### Collected data
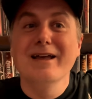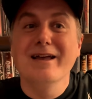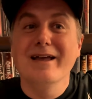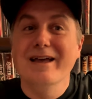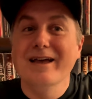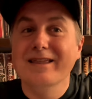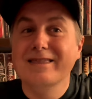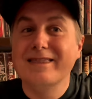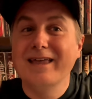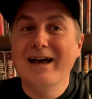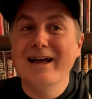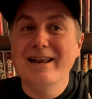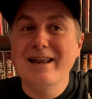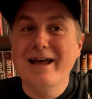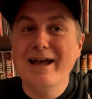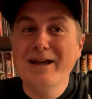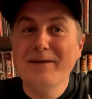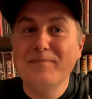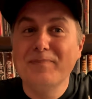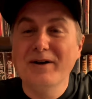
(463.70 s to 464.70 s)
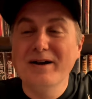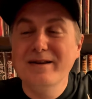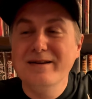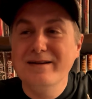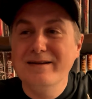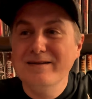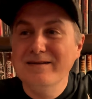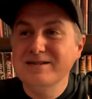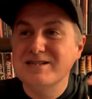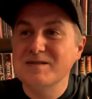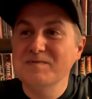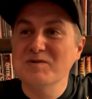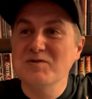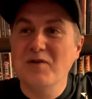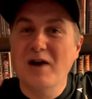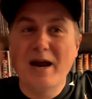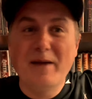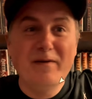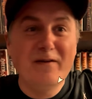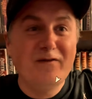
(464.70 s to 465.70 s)
hit that like button,
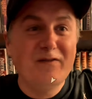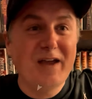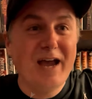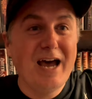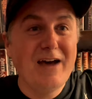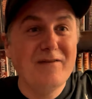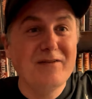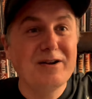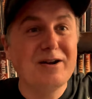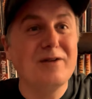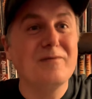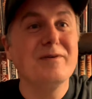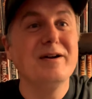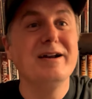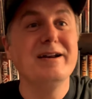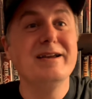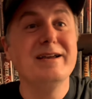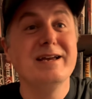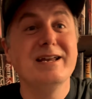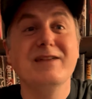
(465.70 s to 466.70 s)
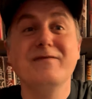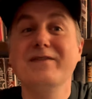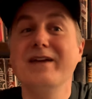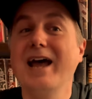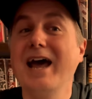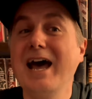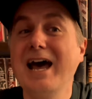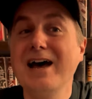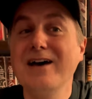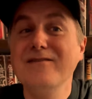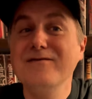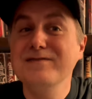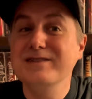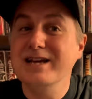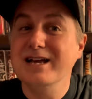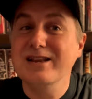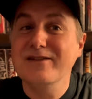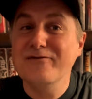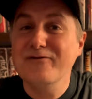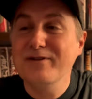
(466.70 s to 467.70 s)
subscribe if you haven't already, and if you have,
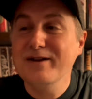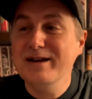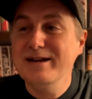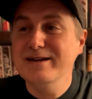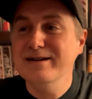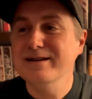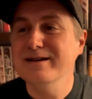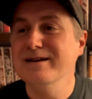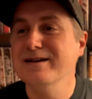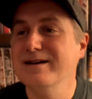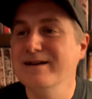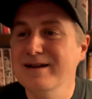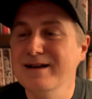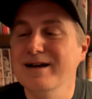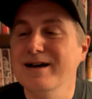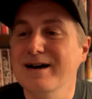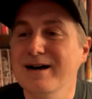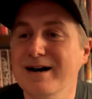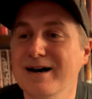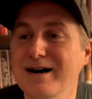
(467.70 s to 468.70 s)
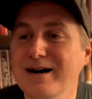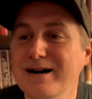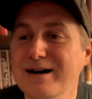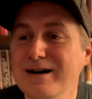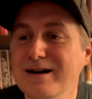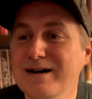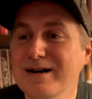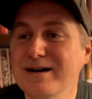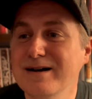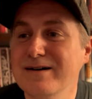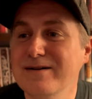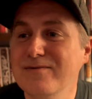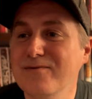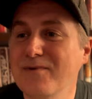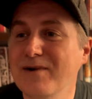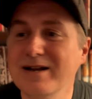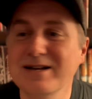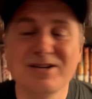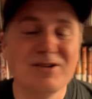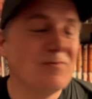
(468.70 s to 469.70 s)
tell a friend. Uh,
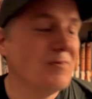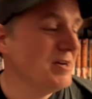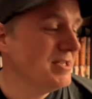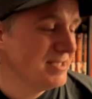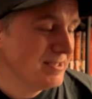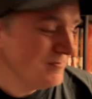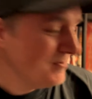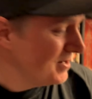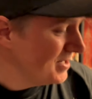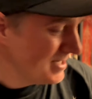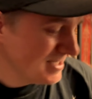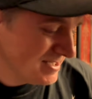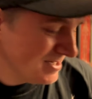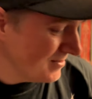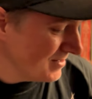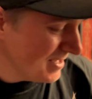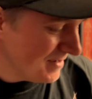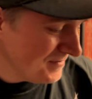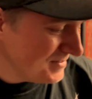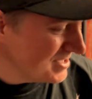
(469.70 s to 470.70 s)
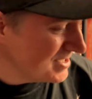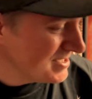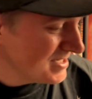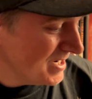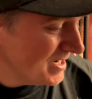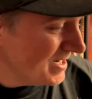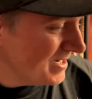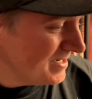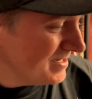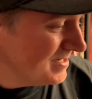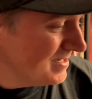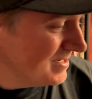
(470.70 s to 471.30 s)
what, what, what is there left to say?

### Exercise goal
The response has to be an exact copy of all the data, pictures excluded.

### Solution below
(463.70 s to 464.70 s)
(464.70 s to 465.70 s)
hit that like button,
(465.70 s to 466.70 s)
(466.70 s to 467.70 s)
subscribe if you haven't already, and if you have,
(467.70 s to 468.70 s)
(468.70 s to 469.70 s)
tell a friend. Uh,
(469.70 s to 470.70 s)
(470.70 s to 471.30 s)
what, what, what is there left to say?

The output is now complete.